Mario Merz est né à Milan en 1925. Il commence des études de médecine et les abandonne au cours de la Seconde Guerre mondiale pour s’allier au mouvement antifasciste ‘Giustizia e Libertà’ (Justice et Liberté). En 1954 a lieu sa première exposition personnelle à la Galleria La Bussola de Turin, où il présente des œuvres manifestement influencées par sa connaissance de l’art informel et de l’expressionnisme abstrait américain. Sa rencontre avec le critique Germano Celant est fondamentale pour lui, car ce dernier l’inclut parmi les représentants du mouvement Arte Povera. À partir des années 60, Merz s’intéresse à la possibilité de transmission de l’énergie entre les éléments organiques et non organiques et ses œuvres, où les objets d’usage courant sont traversés par de la lumière au néon, deviennent particulièrement célèbres. En 1968, il inaugure la série des Igloo, des volumes tridimensionnels conçus comme des abris nomades, construits avec des plaques de verre et les matériaux les plus divers (cuir, branchages, écorce), selon le contexte de réalisation. À partir de 1970, il commence à utiliser la série numérique de Fibonacci, qu’il voit comme un système capable de représenter les processus de développement du monde organique et qui est à la base de la réalisation de ses nombreuses installations.
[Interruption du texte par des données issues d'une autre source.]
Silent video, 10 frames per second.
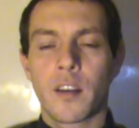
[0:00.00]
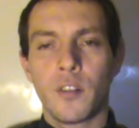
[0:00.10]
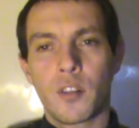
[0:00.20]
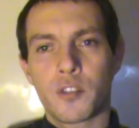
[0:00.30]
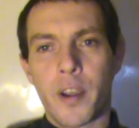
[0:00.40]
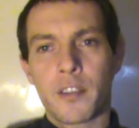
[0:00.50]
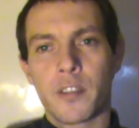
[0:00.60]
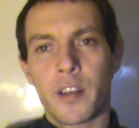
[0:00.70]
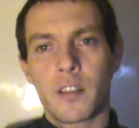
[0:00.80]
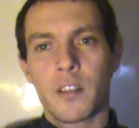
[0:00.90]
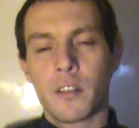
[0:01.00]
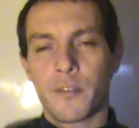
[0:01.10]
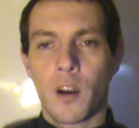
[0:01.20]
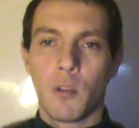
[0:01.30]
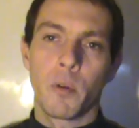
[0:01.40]
you can translate it in the
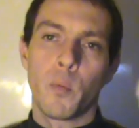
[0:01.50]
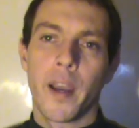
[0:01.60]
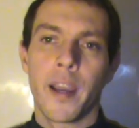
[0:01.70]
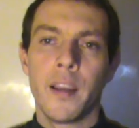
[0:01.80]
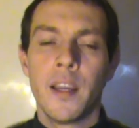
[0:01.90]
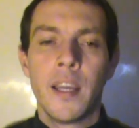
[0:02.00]
following way.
En 2003, la Japan Art Association lui décerne le Praemium Imperial, et en 2005, la Fondazione Merz organise une grande rétrospective au Château de Rivoli et à la Galleria d’Arte Moderna de Turin. En 1989, le Guggenheim Museum de New York lui consacre une grande exposition personnelle. L’œuvre Se la forma scompare la sua radice è eterna a été présentée à Punta della Dogana au cours de l’exposition « Prima Materia ».